=== Begin Enclosure ===

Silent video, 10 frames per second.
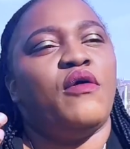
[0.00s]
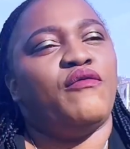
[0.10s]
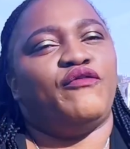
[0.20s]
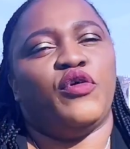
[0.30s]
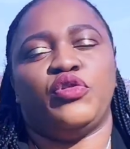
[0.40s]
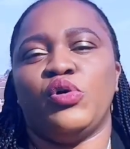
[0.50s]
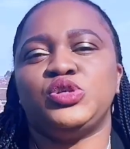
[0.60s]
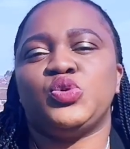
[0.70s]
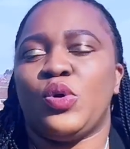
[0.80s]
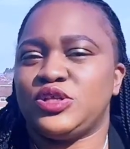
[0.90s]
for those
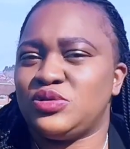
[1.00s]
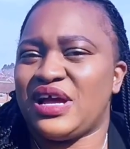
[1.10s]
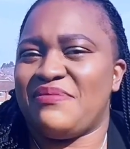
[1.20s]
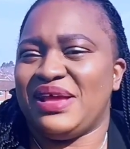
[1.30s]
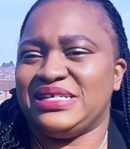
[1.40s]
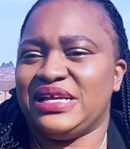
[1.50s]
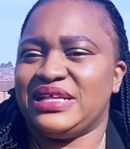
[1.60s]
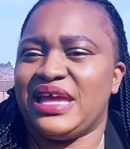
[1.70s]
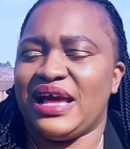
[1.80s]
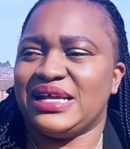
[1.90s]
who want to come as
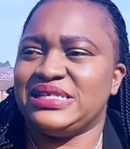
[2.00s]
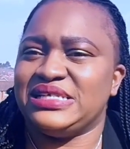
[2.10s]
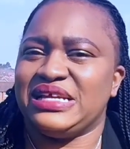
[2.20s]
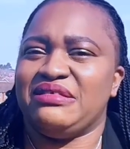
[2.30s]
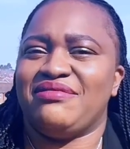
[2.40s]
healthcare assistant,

=== End Enclosure ===
=== Begin Enclosure ===

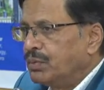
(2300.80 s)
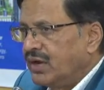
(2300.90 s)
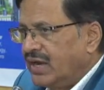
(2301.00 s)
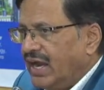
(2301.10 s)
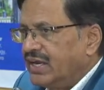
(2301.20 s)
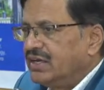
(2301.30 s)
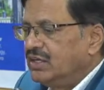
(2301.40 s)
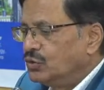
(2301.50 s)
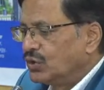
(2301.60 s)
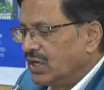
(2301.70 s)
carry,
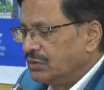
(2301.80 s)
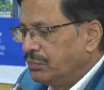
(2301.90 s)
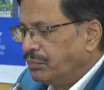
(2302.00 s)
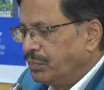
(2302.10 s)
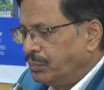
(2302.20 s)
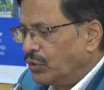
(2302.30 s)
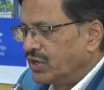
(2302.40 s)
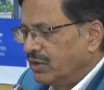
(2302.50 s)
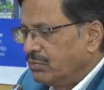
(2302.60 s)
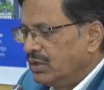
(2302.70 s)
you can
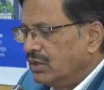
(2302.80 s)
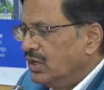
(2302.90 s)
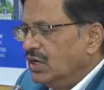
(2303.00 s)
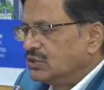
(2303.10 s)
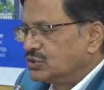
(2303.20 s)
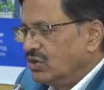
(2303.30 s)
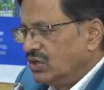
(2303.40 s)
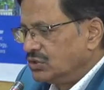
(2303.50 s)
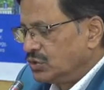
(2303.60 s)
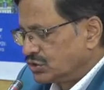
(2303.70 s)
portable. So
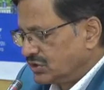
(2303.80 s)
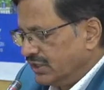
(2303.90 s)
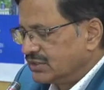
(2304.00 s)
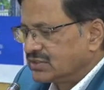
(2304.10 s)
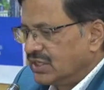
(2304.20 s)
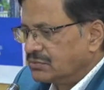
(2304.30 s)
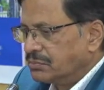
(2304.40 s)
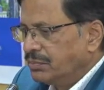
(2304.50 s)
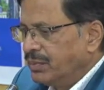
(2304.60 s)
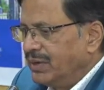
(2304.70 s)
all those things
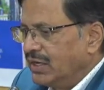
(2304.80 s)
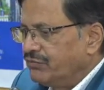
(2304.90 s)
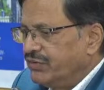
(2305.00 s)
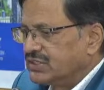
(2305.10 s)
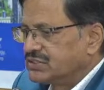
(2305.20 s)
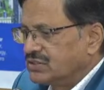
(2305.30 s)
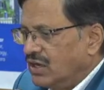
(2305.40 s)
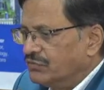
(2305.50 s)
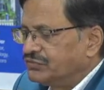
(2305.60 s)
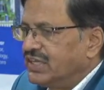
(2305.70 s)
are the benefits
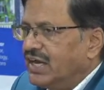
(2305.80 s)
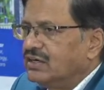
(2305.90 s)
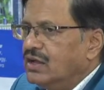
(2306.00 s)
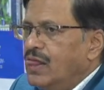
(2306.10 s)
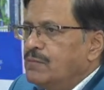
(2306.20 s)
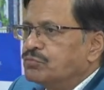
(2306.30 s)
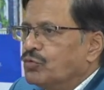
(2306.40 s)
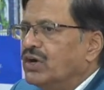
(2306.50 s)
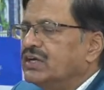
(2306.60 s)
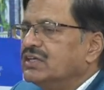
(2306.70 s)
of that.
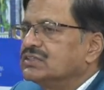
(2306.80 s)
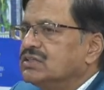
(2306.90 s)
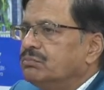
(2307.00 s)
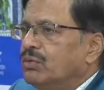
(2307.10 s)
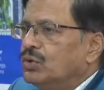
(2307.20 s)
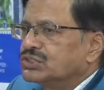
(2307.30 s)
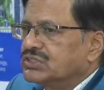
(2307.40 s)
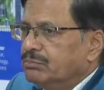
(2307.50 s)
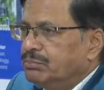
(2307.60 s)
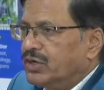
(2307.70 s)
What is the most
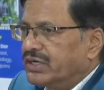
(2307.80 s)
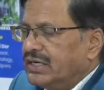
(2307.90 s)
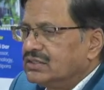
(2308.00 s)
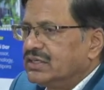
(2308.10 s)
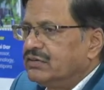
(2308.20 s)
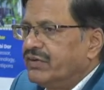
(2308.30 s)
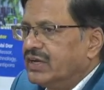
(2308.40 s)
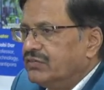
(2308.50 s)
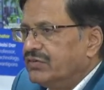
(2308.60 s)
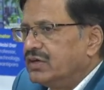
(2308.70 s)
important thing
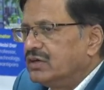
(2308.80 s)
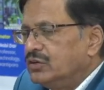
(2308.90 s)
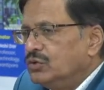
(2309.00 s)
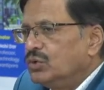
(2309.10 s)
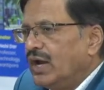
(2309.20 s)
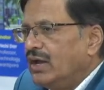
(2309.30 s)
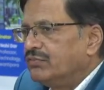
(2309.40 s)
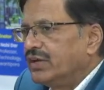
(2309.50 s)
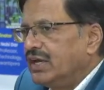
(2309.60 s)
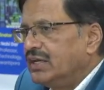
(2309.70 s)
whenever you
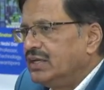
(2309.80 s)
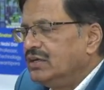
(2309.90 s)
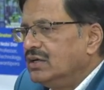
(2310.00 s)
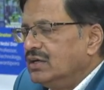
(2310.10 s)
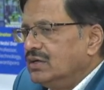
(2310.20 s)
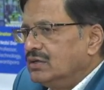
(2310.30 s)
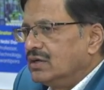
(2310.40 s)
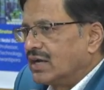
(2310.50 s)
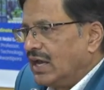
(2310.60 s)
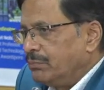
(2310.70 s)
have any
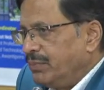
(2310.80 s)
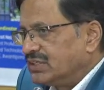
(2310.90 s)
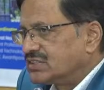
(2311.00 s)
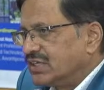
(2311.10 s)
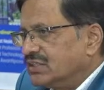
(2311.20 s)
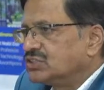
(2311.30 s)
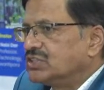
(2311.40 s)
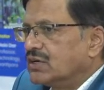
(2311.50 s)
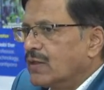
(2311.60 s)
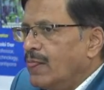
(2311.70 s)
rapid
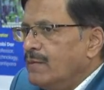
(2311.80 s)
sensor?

=== End Enclosure ===

• Your goal
Of the lines above, quote exactly those from the one with "(2302.70 s)" through the one with "(2308.50 s)", ends included; pictures stay out.

• Result for this task
(2302.70 s)
you can
(2302.80 s)
(2302.90 s)
(2303.00 s)
(2303.10 s)
(2303.20 s)
(2303.30 s)
(2303.40 s)
(2303.50 s)
(2303.60 s)
(2303.70 s)
portable. So
(2303.80 s)
(2303.90 s)
(2304.00 s)
(2304.10 s)
(2304.20 s)
(2304.30 s)
(2304.40 s)
(2304.50 s)
(2304.60 s)
(2304.70 s)
all those things
(2304.80 s)
(2304.90 s)
(2305.00 s)
(2305.10 s)
(2305.20 s)
(2305.30 s)
(2305.40 s)
(2305.50 s)
(2305.60 s)
(2305.70 s)
are the benefits
(2305.80 s)
(2305.90 s)
(2306.00 s)
(2306.10 s)
(2306.20 s)
(2306.30 s)
(2306.40 s)
(2306.50 s)
(2306.60 s)
(2306.70 s)
of that.
(2306.80 s)
(2306.90 s)
(2307.00 s)
(2307.10 s)
(2307.20 s)
(2307.30 s)
(2307.40 s)
(2307.50 s)
(2307.60 s)
(2307.70 s)
What is the most
(2307.80 s)
(2307.90 s)
(2308.00 s)
(2308.10 s)
(2308.20 s)
(2308.30 s)
(2308.40 s)
(2308.50 s)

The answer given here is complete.